About this exercise
Nothing but the records beneath, reproduced exactly, should appear in the answer.
Data records Start Marker
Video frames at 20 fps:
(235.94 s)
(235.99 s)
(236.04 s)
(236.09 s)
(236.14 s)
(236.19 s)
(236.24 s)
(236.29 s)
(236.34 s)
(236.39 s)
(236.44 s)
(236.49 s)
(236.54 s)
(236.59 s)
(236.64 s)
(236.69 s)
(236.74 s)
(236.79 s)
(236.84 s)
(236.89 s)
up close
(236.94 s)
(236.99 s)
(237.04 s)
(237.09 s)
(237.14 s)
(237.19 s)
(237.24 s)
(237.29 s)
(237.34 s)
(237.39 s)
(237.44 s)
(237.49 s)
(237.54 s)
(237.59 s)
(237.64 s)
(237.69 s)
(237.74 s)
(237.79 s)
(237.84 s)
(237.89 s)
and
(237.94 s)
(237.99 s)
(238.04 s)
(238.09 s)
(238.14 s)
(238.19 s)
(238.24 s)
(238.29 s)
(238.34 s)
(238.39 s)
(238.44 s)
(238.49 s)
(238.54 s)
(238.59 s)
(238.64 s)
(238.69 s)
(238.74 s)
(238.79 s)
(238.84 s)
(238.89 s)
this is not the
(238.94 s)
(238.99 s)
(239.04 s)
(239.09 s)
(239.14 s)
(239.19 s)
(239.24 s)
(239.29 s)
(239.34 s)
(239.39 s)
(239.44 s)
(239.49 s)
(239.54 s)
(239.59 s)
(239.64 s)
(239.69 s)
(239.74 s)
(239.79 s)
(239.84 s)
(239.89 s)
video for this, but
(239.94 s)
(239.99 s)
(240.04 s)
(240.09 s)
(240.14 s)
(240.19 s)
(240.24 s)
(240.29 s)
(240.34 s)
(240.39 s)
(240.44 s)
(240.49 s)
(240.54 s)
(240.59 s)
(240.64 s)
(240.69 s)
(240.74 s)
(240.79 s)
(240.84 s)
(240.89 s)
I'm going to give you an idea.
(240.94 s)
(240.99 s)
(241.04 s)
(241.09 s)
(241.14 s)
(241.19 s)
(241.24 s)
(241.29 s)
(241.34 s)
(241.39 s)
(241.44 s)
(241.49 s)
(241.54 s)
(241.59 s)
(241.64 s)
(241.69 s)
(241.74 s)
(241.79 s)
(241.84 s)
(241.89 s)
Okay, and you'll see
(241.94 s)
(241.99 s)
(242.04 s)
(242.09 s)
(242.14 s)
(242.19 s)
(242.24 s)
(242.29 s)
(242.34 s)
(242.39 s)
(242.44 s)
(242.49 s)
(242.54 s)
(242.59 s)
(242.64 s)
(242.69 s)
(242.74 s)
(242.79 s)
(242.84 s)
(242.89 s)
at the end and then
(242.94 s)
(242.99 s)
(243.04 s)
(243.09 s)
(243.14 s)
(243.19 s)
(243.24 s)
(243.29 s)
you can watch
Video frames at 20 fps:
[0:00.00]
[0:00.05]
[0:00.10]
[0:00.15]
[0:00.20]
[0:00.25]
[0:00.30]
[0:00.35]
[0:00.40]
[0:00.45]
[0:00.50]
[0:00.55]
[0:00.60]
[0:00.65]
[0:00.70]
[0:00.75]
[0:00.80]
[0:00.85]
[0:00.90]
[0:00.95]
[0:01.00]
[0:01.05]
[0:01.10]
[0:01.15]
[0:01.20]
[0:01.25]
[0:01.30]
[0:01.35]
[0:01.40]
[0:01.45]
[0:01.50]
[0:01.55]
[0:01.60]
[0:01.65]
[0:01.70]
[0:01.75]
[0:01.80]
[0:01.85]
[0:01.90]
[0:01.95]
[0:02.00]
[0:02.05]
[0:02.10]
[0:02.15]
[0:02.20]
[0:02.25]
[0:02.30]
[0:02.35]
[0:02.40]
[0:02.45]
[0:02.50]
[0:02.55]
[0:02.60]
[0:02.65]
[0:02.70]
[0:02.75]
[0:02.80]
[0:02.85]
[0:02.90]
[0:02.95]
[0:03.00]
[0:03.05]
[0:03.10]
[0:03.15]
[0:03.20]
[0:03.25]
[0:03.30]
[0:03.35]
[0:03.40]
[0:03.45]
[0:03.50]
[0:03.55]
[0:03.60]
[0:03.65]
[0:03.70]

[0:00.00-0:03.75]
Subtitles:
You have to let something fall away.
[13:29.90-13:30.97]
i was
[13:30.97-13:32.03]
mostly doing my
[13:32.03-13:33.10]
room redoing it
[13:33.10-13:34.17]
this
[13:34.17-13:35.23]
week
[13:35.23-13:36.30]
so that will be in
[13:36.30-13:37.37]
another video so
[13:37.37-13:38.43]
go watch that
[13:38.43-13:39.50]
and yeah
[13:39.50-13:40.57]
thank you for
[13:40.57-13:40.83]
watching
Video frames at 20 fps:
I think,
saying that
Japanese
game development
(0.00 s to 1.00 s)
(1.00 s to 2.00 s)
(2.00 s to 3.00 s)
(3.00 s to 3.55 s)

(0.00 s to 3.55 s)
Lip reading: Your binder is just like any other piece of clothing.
Data records End Marker
Result
Video frames at 20 fps:
(235.94 s)
(235.99 s)
(236.04 s)
(236.09 s)
(236.14 s)
(236.19 s)
(236.24 s)
(236.29 s)
(236.34 s)
(236.39 s)
(236.44 s)
(236.49 s)
(236.54 s)
(236.59 s)
(236.64 s)
(236.69 s)
(236.74 s)
(236.79 s)
(236.84 s)
(236.89 s)
up close
(236.94 s)
(236.99 s)
(237.04 s)
(237.09 s)
(237.14 s)
(237.19 s)
(237.24 s)
(237.29 s)
(237.34 s)
(237.39 s)
(237.44 s)
(237.49 s)
(237.54 s)
(237.59 s)
(237.64 s)
(237.69 s)
(237.74 s)
(237.79 s)
(237.84 s)
(237.89 s)
and
(237.94 s)
(237.99 s)
(238.04 s)
(238.09 s)
(238.14 s)
(238.19 s)
(238.24 s)
(238.29 s)
(238.34 s)
(238.39 s)
(238.44 s)
(238.49 s)
(238.54 s)
(238.59 s)
(238.64 s)
(238.69 s)
(238.74 s)
(238.79 s)
(238.84 s)
(238.89 s)
this is not the
(238.94 s)
(238.99 s)
(239.04 s)
(239.09 s)
(239.14 s)
(239.19 s)
(239.24 s)
(239.29 s)
(239.34 s)
(239.39 s)
(239.44 s)
(239.49 s)
(239.54 s)
(239.59 s)
(239.64 s)
(239.69 s)
(239.74 s)
(239.79 s)
(239.84 s)
(239.89 s)
video for this, but
(239.94 s)
(239.99 s)
(240.04 s)
(240.09 s)
(240.14 s)
(240.19 s)
(240.24 s)
(240.29 s)
(240.34 s)
(240.39 s)
(240.44 s)
(240.49 s)
(240.54 s)
(240.59 s)
(240.64 s)
(240.69 s)
(240.74 s)
(240.79 s)
(240.84 s)
(240.89 s)
I'm going to give you an idea.
(240.94 s)
(240.99 s)
(241.04 s)
(241.09 s)
(241.14 s)
(241.19 s)
(241.24 s)
(241.29 s)
(241.34 s)
(241.39 s)
(241.44 s)
(241.49 s)
(241.54 s)
(241.59 s)
(241.64 s)
(241.69 s)
(241.74 s)
(241.79 s)
(241.84 s)
(241.89 s)
Okay, and you'll see
(241.94 s)
(241.99 s)
(242.04 s)
(242.09 s)
(242.14 s)
(242.19 s)
(242.24 s)
(242.29 s)
(242.34 s)
(242.39 s)
(242.44 s)
(242.49 s)
(242.54 s)
(242.59 s)
(242.64 s)
(242.69 s)
(242.74 s)
(242.79 s)
(242.84 s)
(242.89 s)
at the end and then
(242.94 s)
(242.99 s)
(243.04 s)
(243.09 s)
(243.14 s)
(243.19 s)
(243.24 s)
(243.29 s)
you can watch
Video frames at 20 fps:
[0:00.00]
[0:00.05]
[0:00.10]
[0:00.15]
[0:00.20]
[0:00.25]
[0:00.30]
[0:00.35]
[0:00.40]
[0:00.45]
[0:00.50]
[0:00.55]
[0:00.60]
[0:00.65]
[0:00.70]
[0:00.75]
[0:00.80]
[0:00.85]
[0:00.90]
[0:00.95]
[0:01.00]
[0:01.05]
[0:01.10]
[0:01.15]
[0:01.20]
[0:01.25]
[0:01.30]
[0:01.35]
[0:01.40]
[0:01.45]
[0:01.50]
[0:01.55]
[0:01.60]
[0:01.65]
[0:01.70]
[0:01.75]
[0:01.80]
[0:01.85]
[0:01.90]
[0:01.95]
[0:02.00]
[0:02.05]
[0:02.10]
[0:02.15]
[0:02.20]
[0:02.25]
[0:02.30]
[0:02.35]
[0:02.40]
[0:02.45]
[0:02.50]
[0:02.55]
[0:02.60]
[0:02.65]
[0:02.70]
[0:02.75]
[0:02.80]
[0:02.85]
[0:02.90]
[0:02.95]
[0:03.00]
[0:03.05]
[0:03.10]
[0:03.15]
[0:03.20]
[0:03.25]
[0:03.30]
[0:03.35]
[0:03.40]
[0:03.45]
[0:03.50]
[0:03.55]
[0:03.60]
[0:03.65]
[0:03.70]

[0:00.00-0:03.75]
Subtitles:
You have to let something fall away.
[13:29.90-13:30.97]
i was
[13:30.97-13:32.03]
mostly doing my
[13:32.03-13:33.10]
room redoing it
[13:33.10-13:34.17]
this
[13:34.17-13:35.23]
week
[13:35.23-13:36.30]
so that will be in
[13:36.30-13:37.37]
another video so
[13:37.37-13:38.43]
go watch that
[13:38.43-13:39.50]
and yeah
[13:39.50-13:40.57]
thank you for
[13:40.57-13:40.83]
watching
Video frames at 20 fps:
I think,
saying that
Japanese
game development
(0.00 s to 1.00 s)
(1.00 s to 2.00 s)
(2.00 s to 3.00 s)
(3.00 s to 3.55 s)

(0.00 s to 3.55 s)
Lip reading: Your binder is just like any other piece of clothing.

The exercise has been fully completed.